Records excerpted from a collection:
***
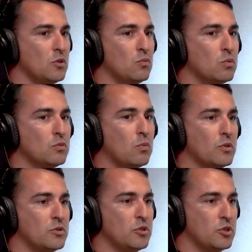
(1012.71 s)
you would
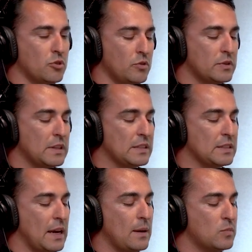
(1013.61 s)
want to choose the
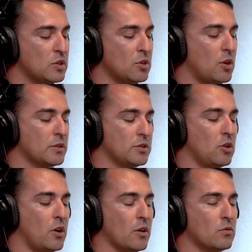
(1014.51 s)
same size
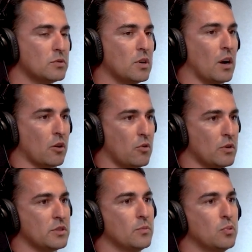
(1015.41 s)
tiles
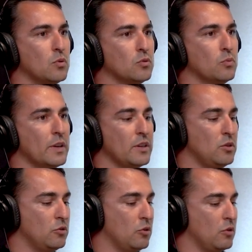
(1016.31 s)
across the board, whether
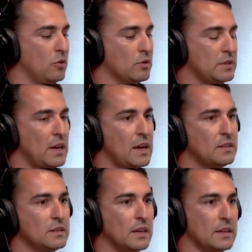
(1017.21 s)
you do your
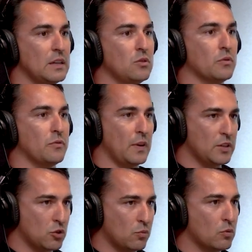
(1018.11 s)
standards and then your
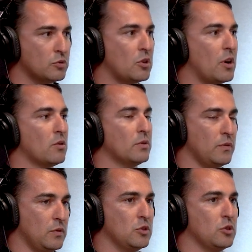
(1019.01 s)
feature wall tile,
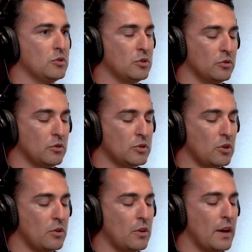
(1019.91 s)
if you choose to do
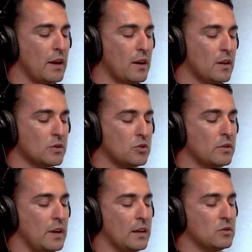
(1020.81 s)
so
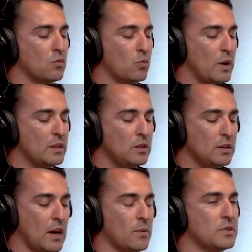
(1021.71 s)
that when it
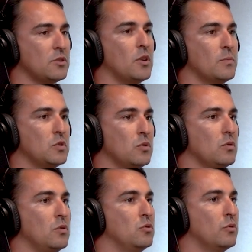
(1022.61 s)
comes time to
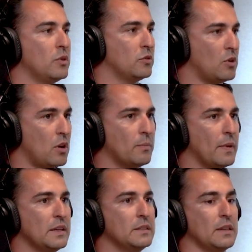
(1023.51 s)
you doing a tile
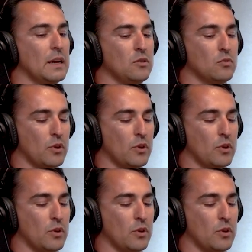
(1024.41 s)
meeting and you're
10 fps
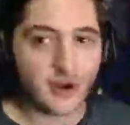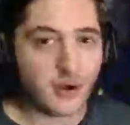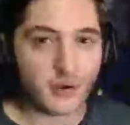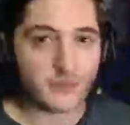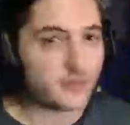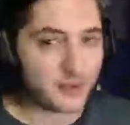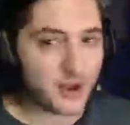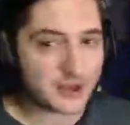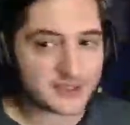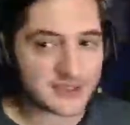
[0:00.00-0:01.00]
All of the
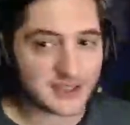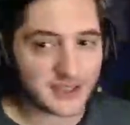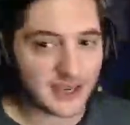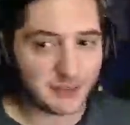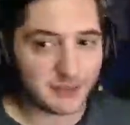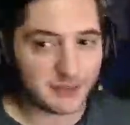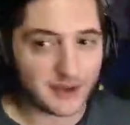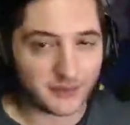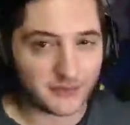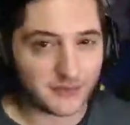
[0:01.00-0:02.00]
bosses in the game can be
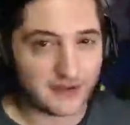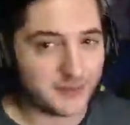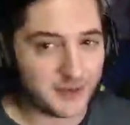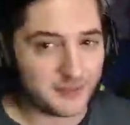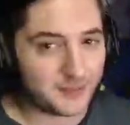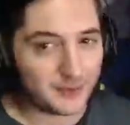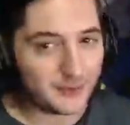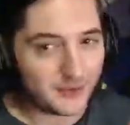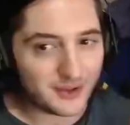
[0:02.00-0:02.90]
done with 5 people.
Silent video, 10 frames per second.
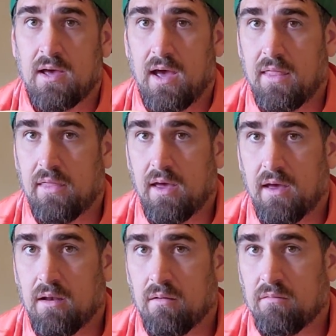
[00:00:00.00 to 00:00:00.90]
And
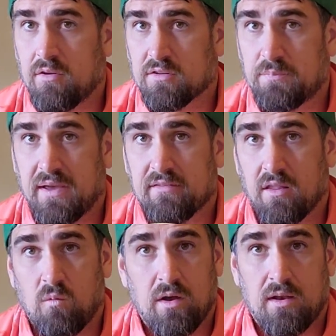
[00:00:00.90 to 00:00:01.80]
then just based on
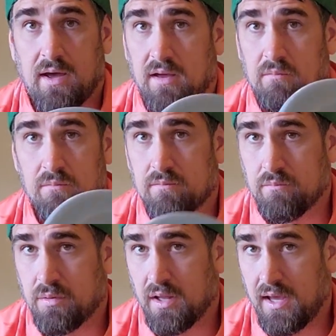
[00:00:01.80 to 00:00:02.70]
the wind, I can
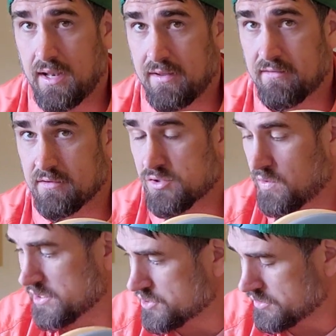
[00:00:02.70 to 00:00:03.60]
play any
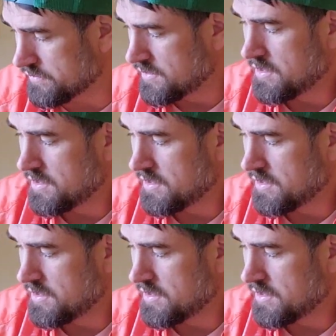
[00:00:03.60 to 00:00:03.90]
situation.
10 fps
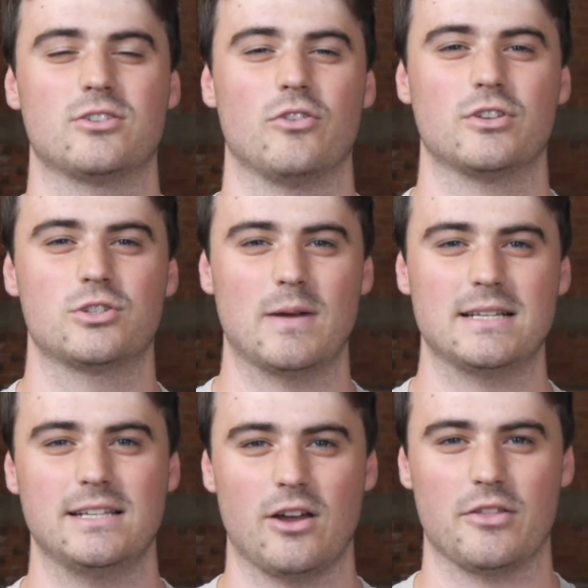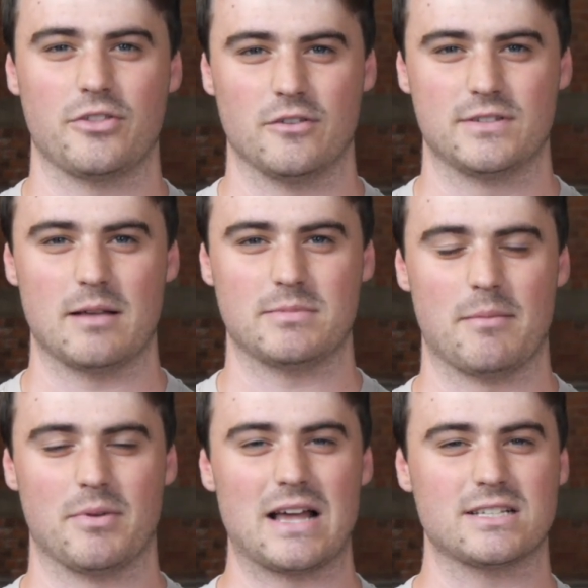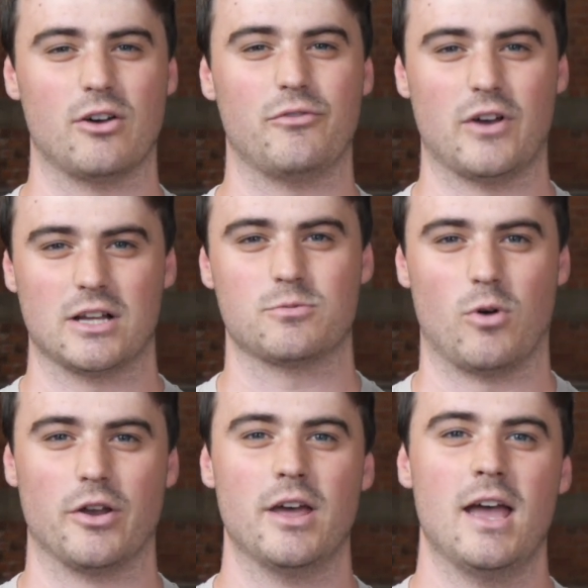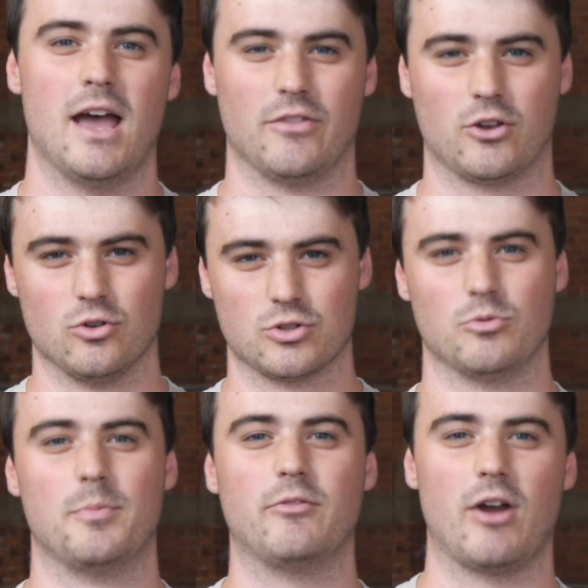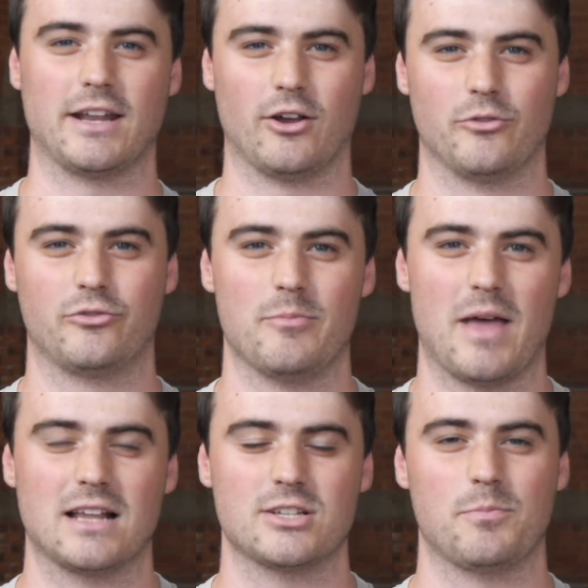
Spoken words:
It's on the 29th of September. That's our first one, and the course will be running on from there.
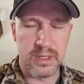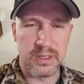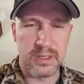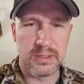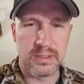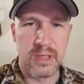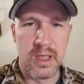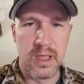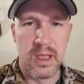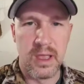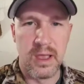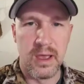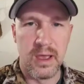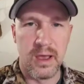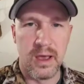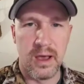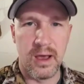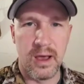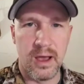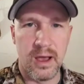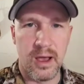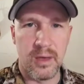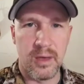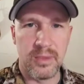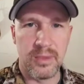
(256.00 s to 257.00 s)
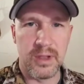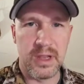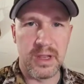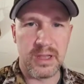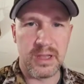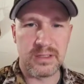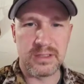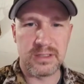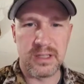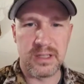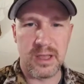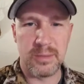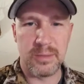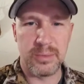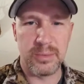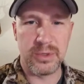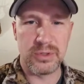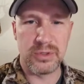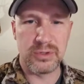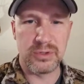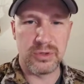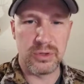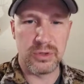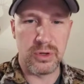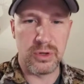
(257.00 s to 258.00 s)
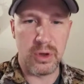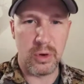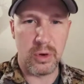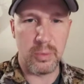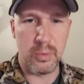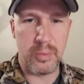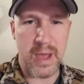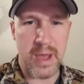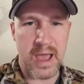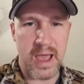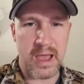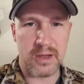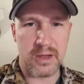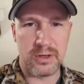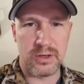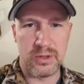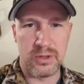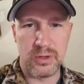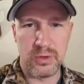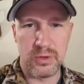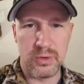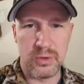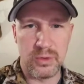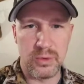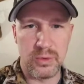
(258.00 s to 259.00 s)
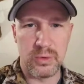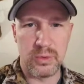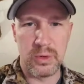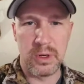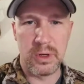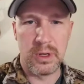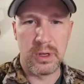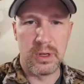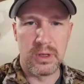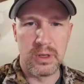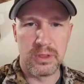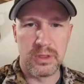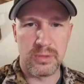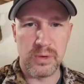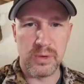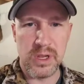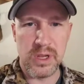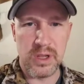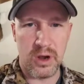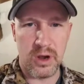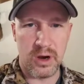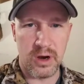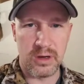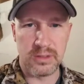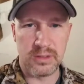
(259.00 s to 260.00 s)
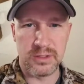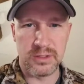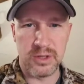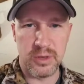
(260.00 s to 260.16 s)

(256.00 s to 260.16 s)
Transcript: this, the next step is to go back to 3 yards.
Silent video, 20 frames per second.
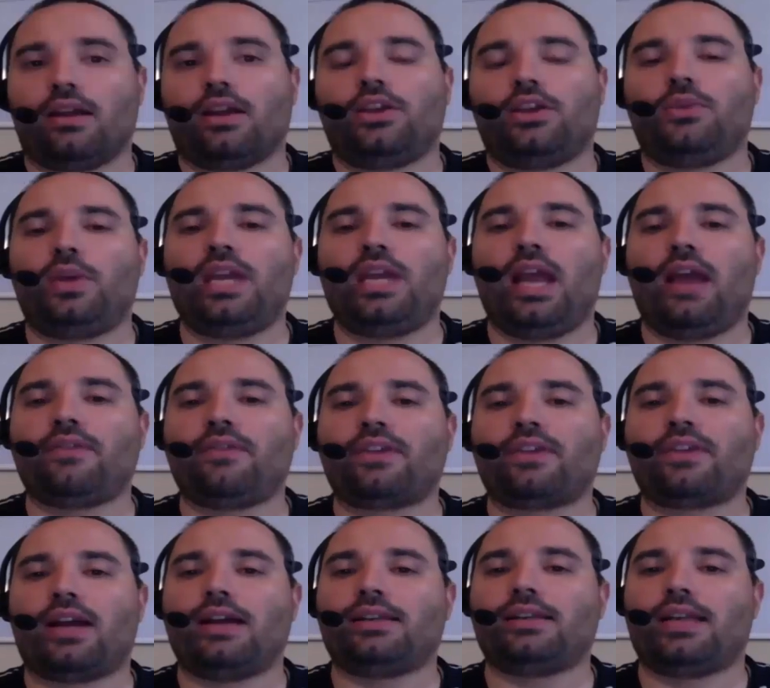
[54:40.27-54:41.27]
we have
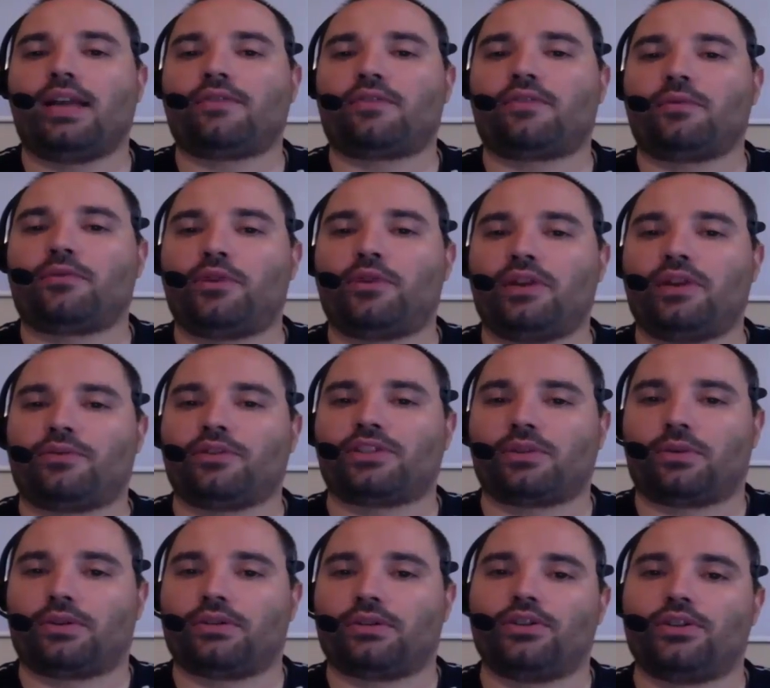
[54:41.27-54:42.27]
content from three different
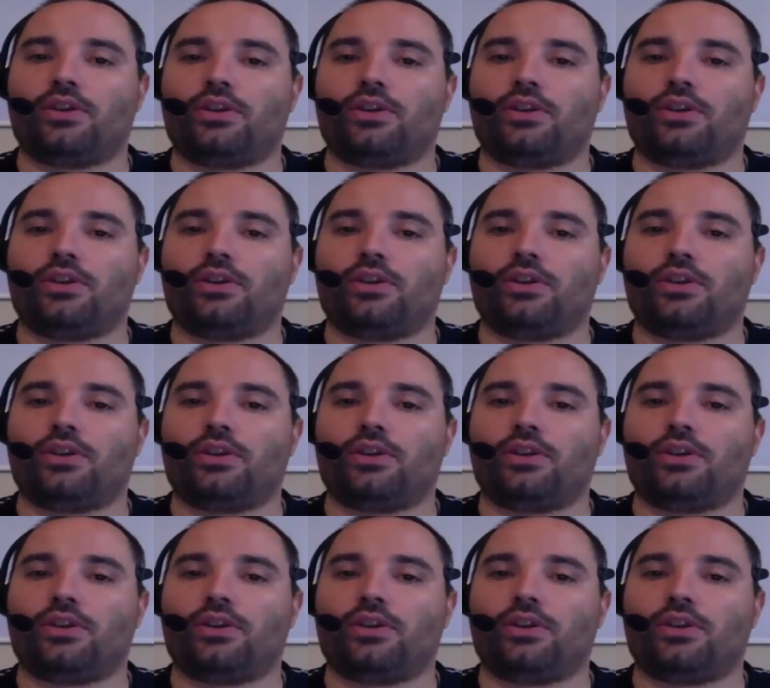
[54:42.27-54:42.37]
sources.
***
Give only a number: how many lines of the data hold the string "second"?

2